Mike Dunleavy at noon on Monday becomes the 12th governor of Alaska since Statehood; Sen. Kevin Meyer becomes lieutenant governor.
Dunleavy was born May 5, 1961 to working class parents in Scranton, Penn. His father was a mailman and his mother was a secretary. He came to Alaska to work in a logging camp on Prince of Wales Island, taught school in the Arctic for nearly two decades, earned his master’s degree from University of Alaska Fairbanks, and became a member of the Alaska Senate on Jan. 15, 2013. He defeated Democrat Mark Begich on Nov. 6, 2018 and is sworn in as governor today, Dec. 3, 2018. He is married to Rose and has three daughters. The family has a ranch outside of Wasilla.

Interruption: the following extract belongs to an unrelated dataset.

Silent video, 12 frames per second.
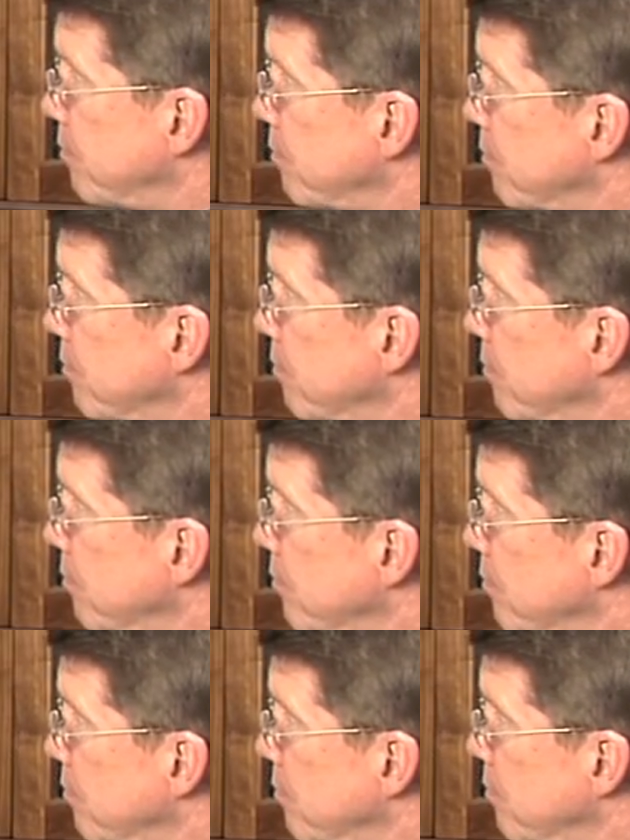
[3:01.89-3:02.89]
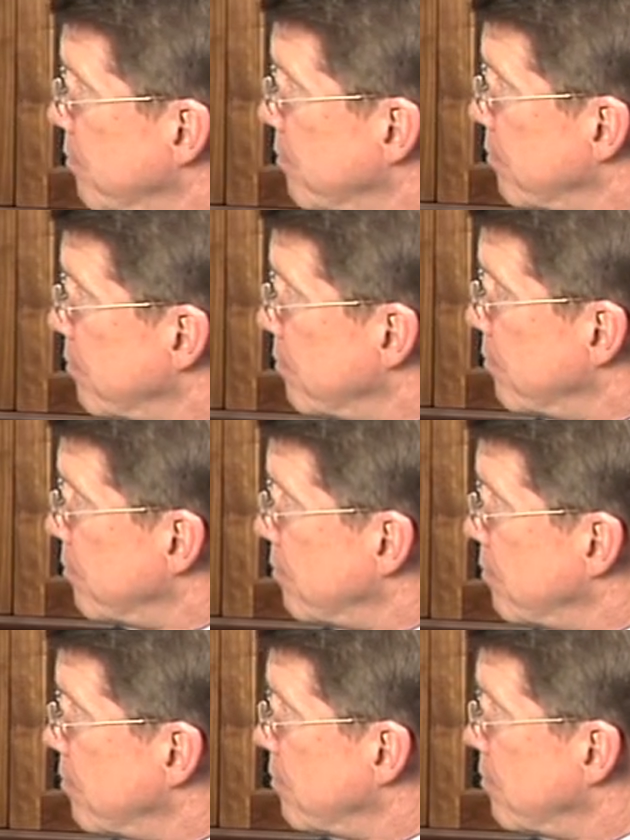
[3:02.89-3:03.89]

(silent)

Dunleavy ran against Linda Menard for the Senate Seat E, representing Wasilla and won in in 2012 with over 57 percent of the vote. He also served on the Mat-Su School Board and was superintendent of schools in Kotzebue.
Kevin Meyer, was born May 9, 1956, in Beatrice, Neb. He will be sworn in as Alaska’s 17th lieutenant governor. Meyer earned his B.S. in business administration from the University of Nebraska, Lincoln in 1978, his M.P.A. from University of New Mexico, Albuquerque and his M.B.A. from Alaska Pacific University, in Anchorage. He has worked as a office property manager for ConocoPhillips for many years.
Meyer also served on the Anchorage Assembly from 1993 to 200, in the House of Representatives from 2000 to 2008, and in the Alaska Senate from 2008 until today, when he becomes lieutenant governor. He is married to Marty and has two daughters.
FUN FACTS: While Sean Parnell was the 11th lieutenant governor, and the 10th governor of Alaska. But we’ve had 17 lieutenant governors since statehood.
Seven of those have come since 2009, if you include In the 10 years since 2009, including Parnell, who was lieutenant governor until becoming governor in July.
Most people will remember six of the lieutenant governors in that timespan — Craig Campbell, Mead Treadwell, Byron Mallott, Valerie Davidson and now Kevin Meyer. But there was also Joe Schmidt, Department of Corrections commissioner, who became LG for two weeks at the end of July, 2009, when Sean Parnell became governor.